## ACTION ITEM
Transcribe, word for word, every line from the one containing "[2:24.21-2:25.91]" through the final line of the records, and omit the pictures.

## SUPPLIED DATA
+===+

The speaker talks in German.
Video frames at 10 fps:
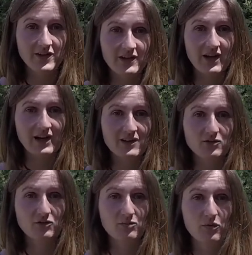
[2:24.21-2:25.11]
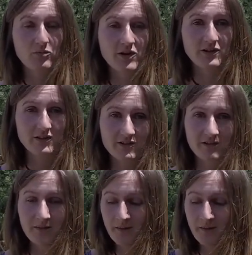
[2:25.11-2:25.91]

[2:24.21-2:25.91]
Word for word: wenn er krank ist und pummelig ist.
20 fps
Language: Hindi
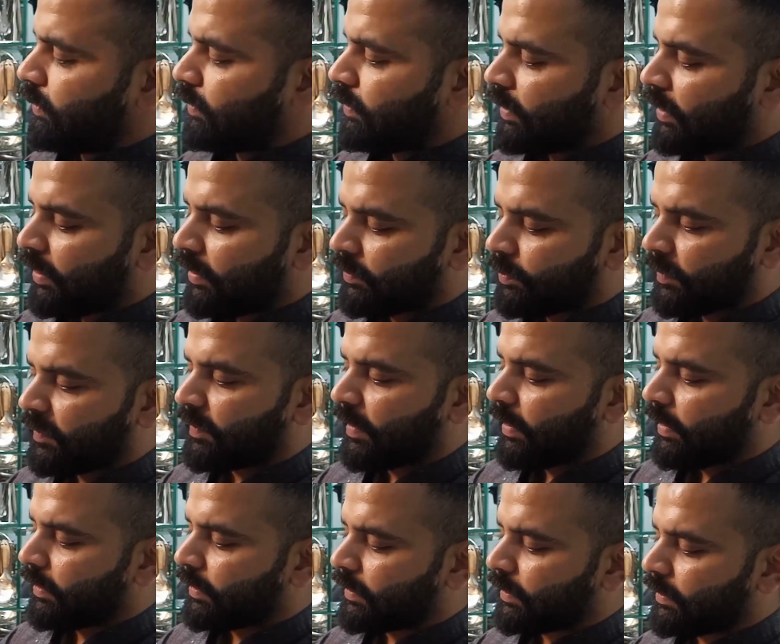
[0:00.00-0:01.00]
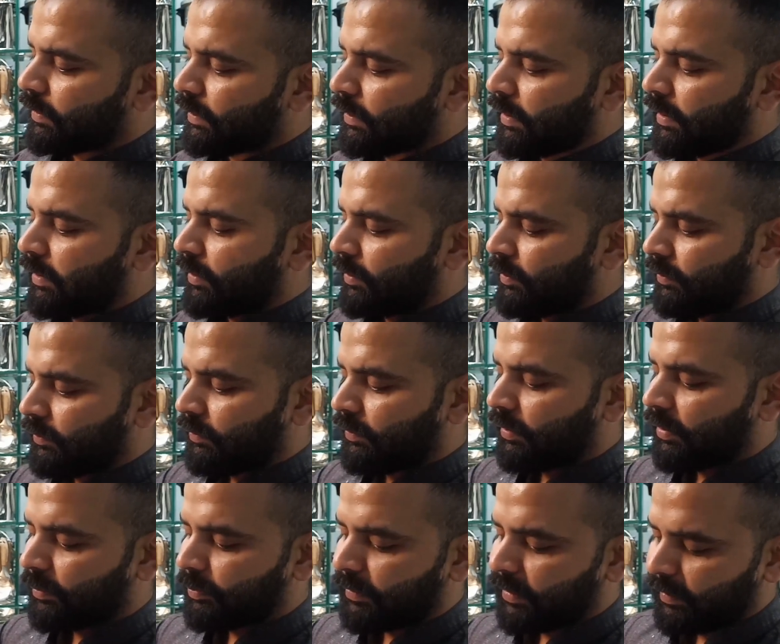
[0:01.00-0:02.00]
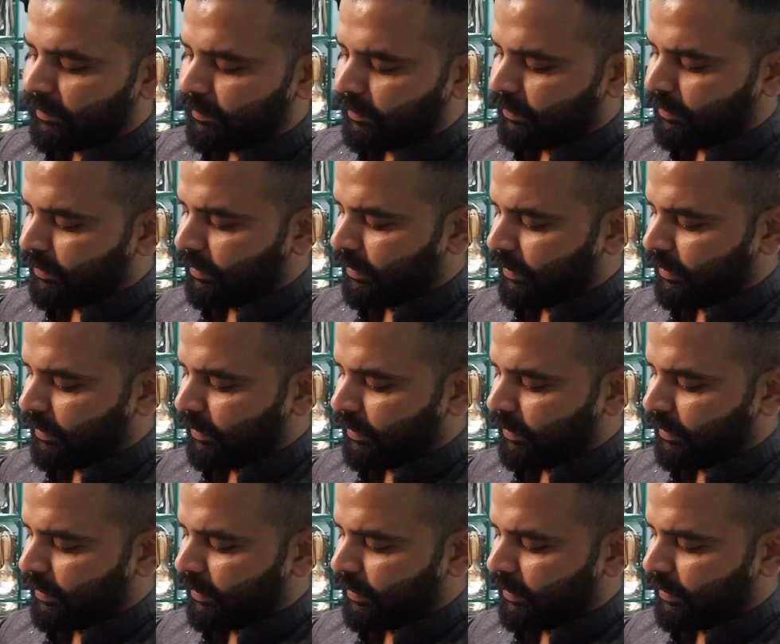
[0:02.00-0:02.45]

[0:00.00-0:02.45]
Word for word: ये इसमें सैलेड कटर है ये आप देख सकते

+===+

## WRITTEN SOLUTION
[2:24.21-2:25.91]
Word for word: wenn er krank ist und pummelig ist.
20 fps
Language: Hindi
[0:00.00-0:01.00]
[0:01.00-0:02.00]
[0:02.00-0:02.45]

[0:00.00-0:02.45]
Word for word: ये इसमें सैलेड कटर है ये आप देख सकते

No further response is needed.